Paeromopus paniculus

Scientific classification
- Domain: Eukaryota
- Kingdom: Animalia
- Phylum: Arthropoda
- Subphylum: Myriapoda
- Class: Diplopoda
- Order: Julida
- Family: Paeromopodidae
- Genus: Paeromopus
- Species: P. paniculus
- Binomial name: Paeromopus paniculus Shelley & Bauer, 1997

= Paeromopus paniculus =

- Genus: Paeromopus
- Species: paniculus
- Authority: Shelley & Bauer, 1997

Species of millipede

Paeromopus paniculus is a species of millipede endemic to the Sierra Nevada mountains in the United States state of California. Reaching up to 16.5 centimeters (6.5 inches) in length, it is the longest known millipede in North America.

==Description==
P. paniculus is bluish gray in color with very faint bands. The body possesses around 75 segments ("rings") at maturity, and adults measure 6.5 mm wide and 8 to 15 cm long, with the longest known specimen reaching a length of 16.5 cm (6.5 in). Like other members of the family Paeromopodidae, each body ring is marked with small parallel grooves running lengthwise, and mature males have two pair of modified legs (gonopods) on the seventh body segment (not including the head) that are used in mating.

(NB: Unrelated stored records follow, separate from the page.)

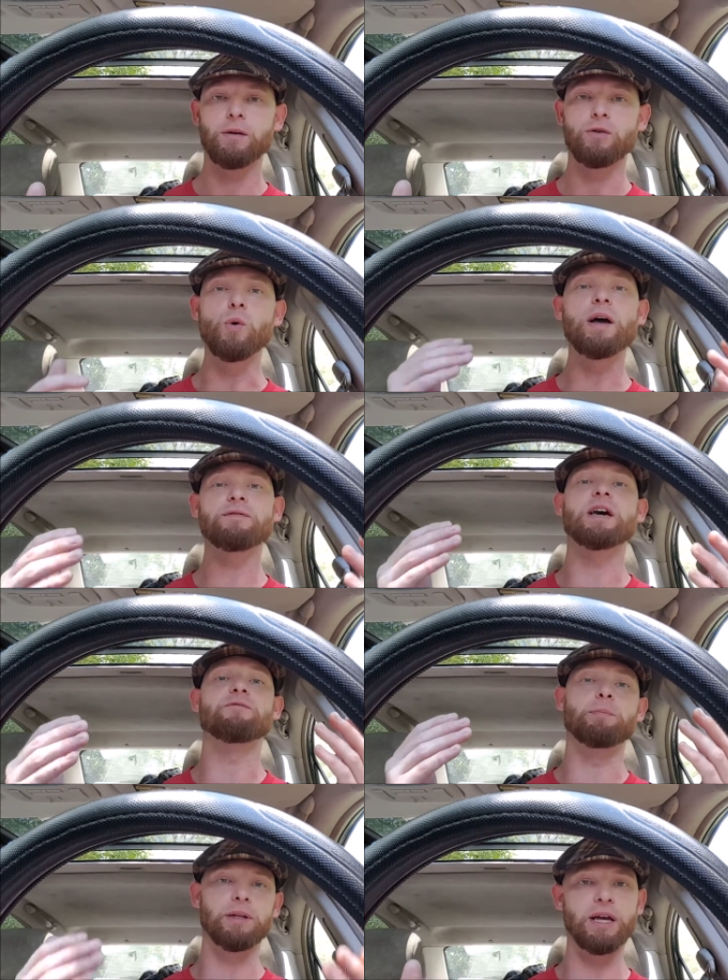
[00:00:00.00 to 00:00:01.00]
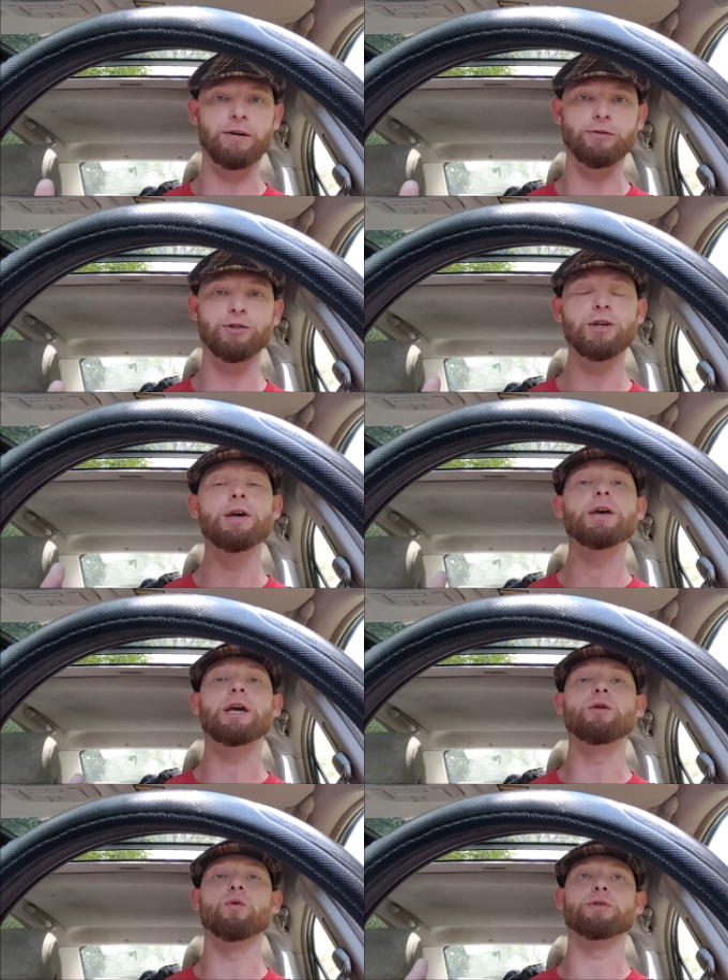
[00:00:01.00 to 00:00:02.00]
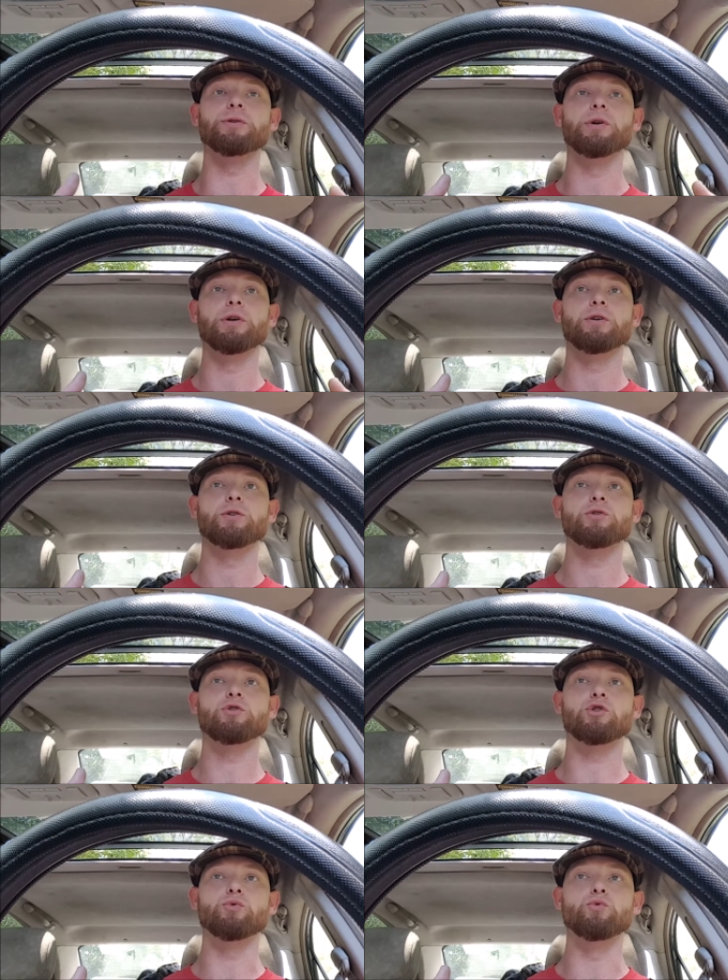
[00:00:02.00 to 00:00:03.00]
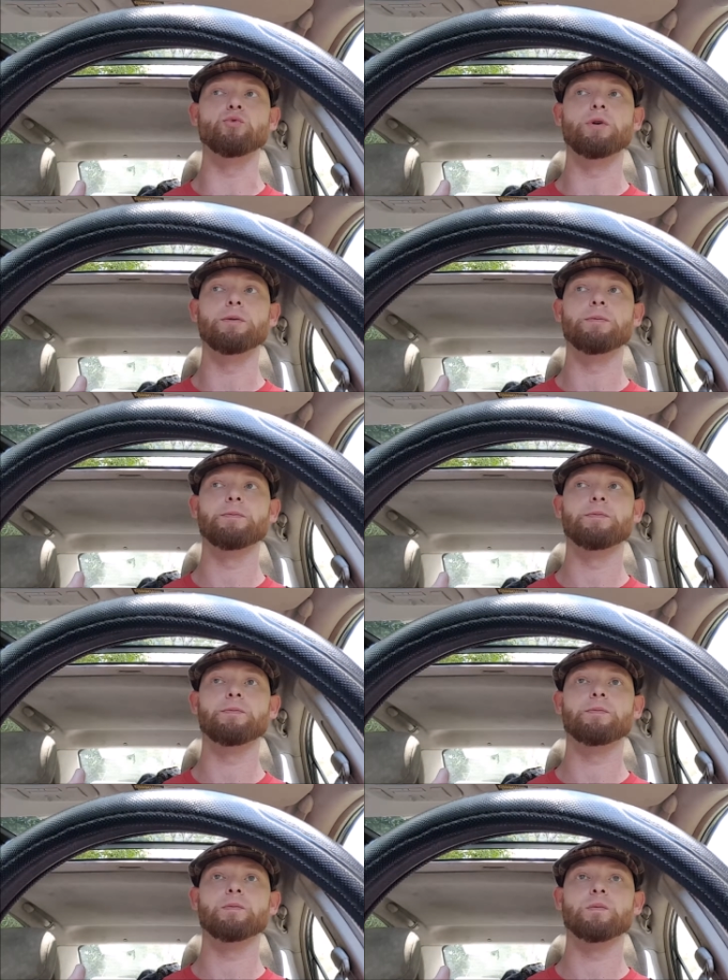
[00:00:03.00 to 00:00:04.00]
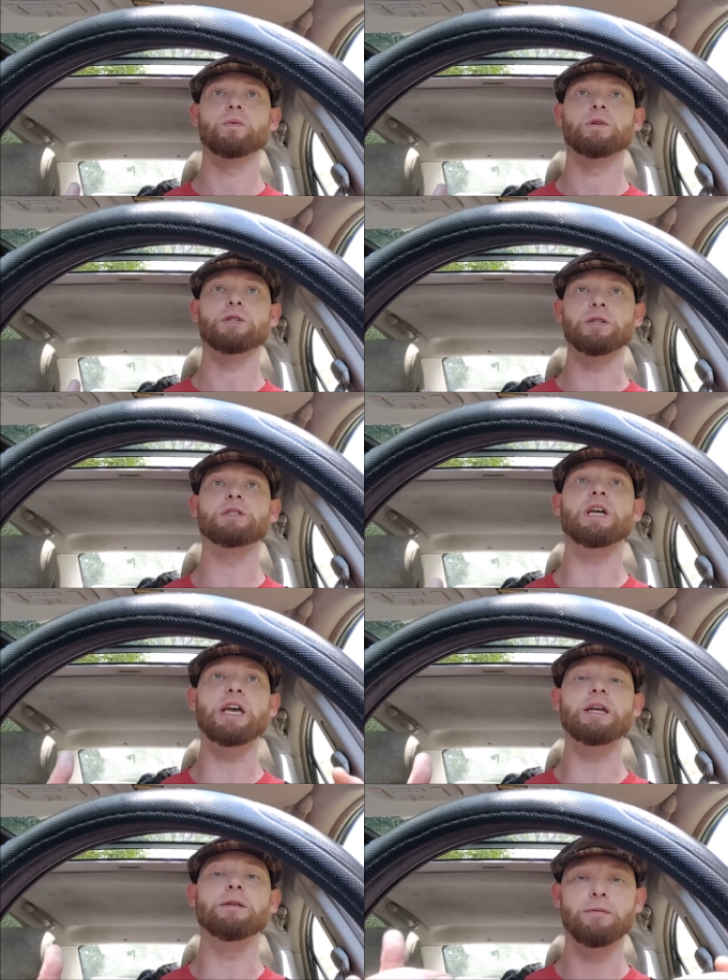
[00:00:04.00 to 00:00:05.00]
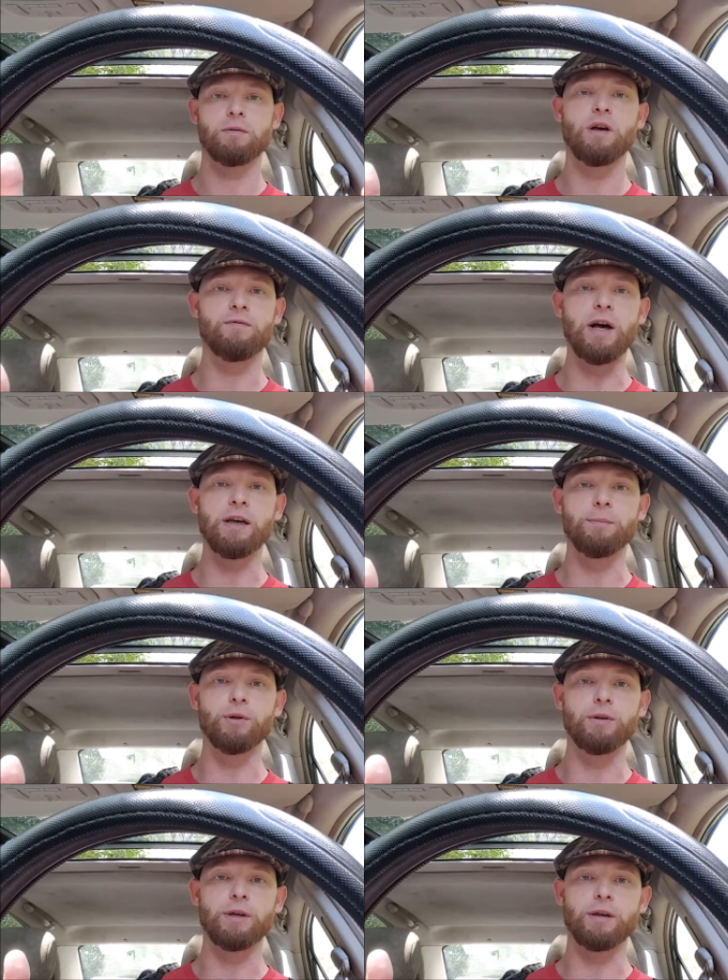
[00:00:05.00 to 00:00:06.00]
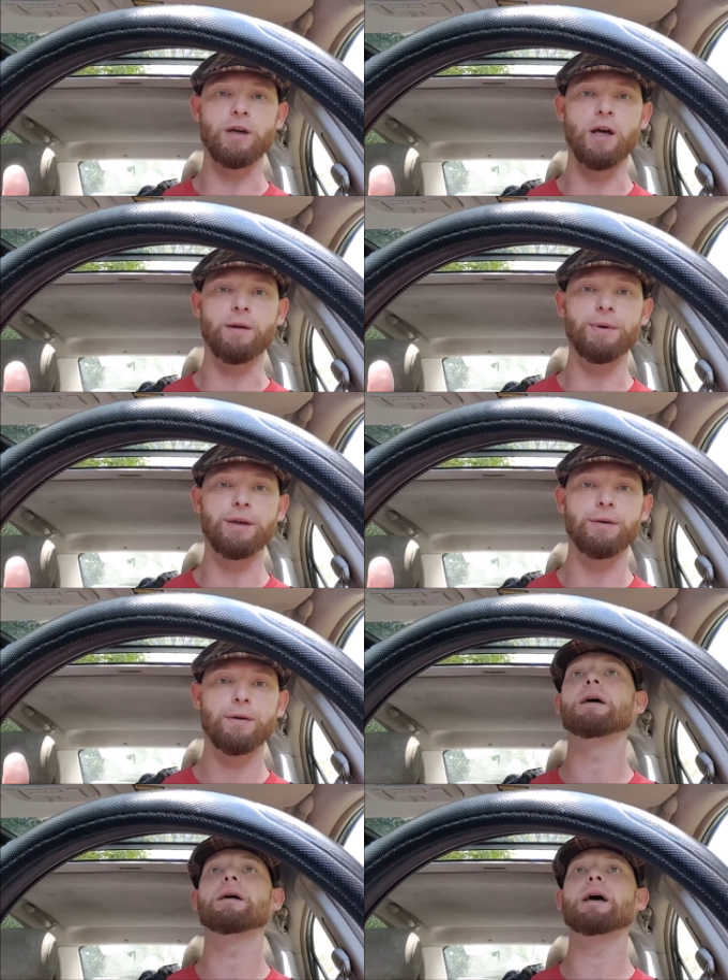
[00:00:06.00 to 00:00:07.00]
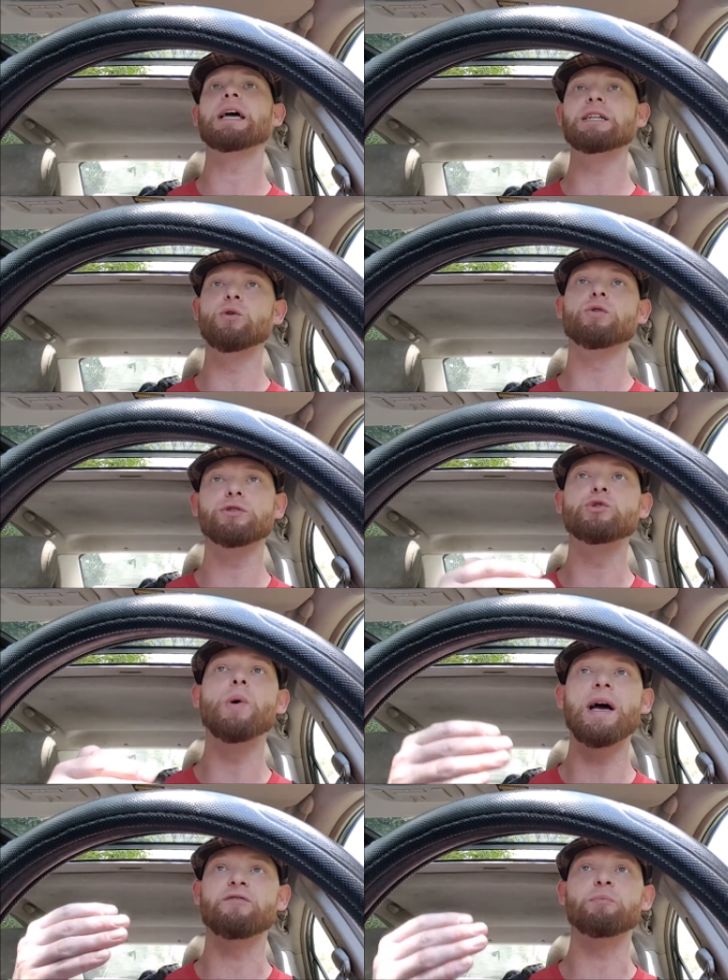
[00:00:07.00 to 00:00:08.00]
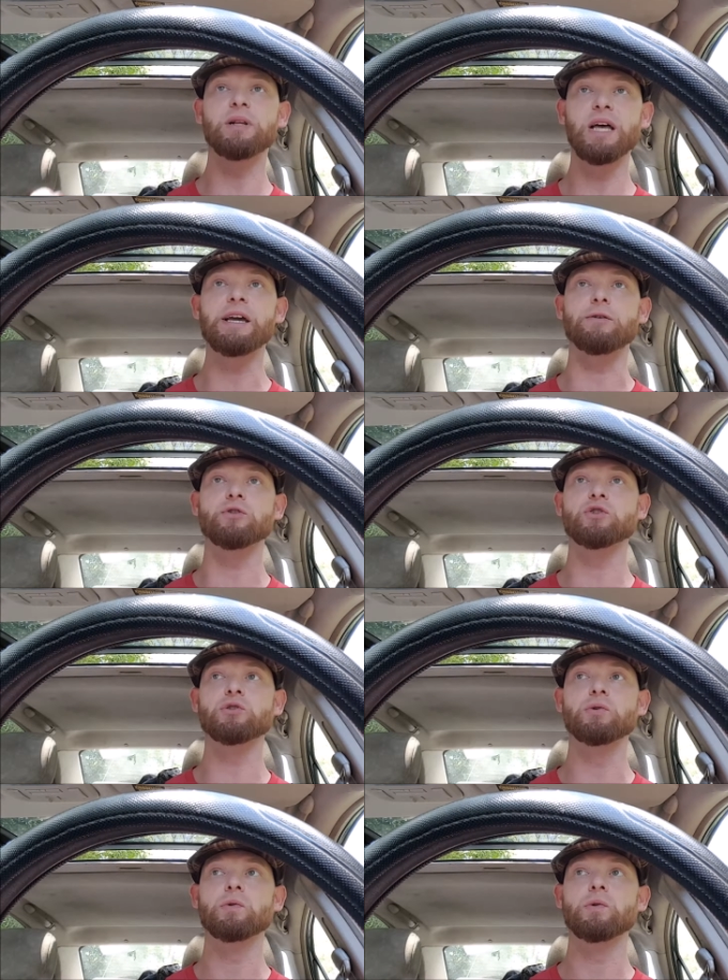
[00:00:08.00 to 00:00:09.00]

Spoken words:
You have to have players in order to sustain a viable economy. And in order to have players,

==Distribution and habitat==
P. paniculus lives in the Sierra Nevada mountains of California, and has mainly been found within Yosemite National Park and other parts of Mariposa County. P. paniculus is the southernmost species of Paeromopus in the Sierra Nevada. Little is known of its ecology but P. paniculus has been found in moist microhabitats under dead logs and bark and is known to co-occur with Californiulus yosemitensis, another member of the Paeromopodidae, which is distinguished from P. paniculus by having a broad yellow dorsal stripe with a black line down the middle.

==Discovery==
Although formally described in 1997, the first specimens were collected as early as 1952. The holotype is a male collected in 1969 and is housed in the Bohart Museum of Entomology at the University of California, Davis. The specific epithet (species name), paniculus, means "tuft" in Latin, referring to a tuft of small spines on the hind gonopods that distinguishes P. paniculus from its northern relative, P. eldoradus.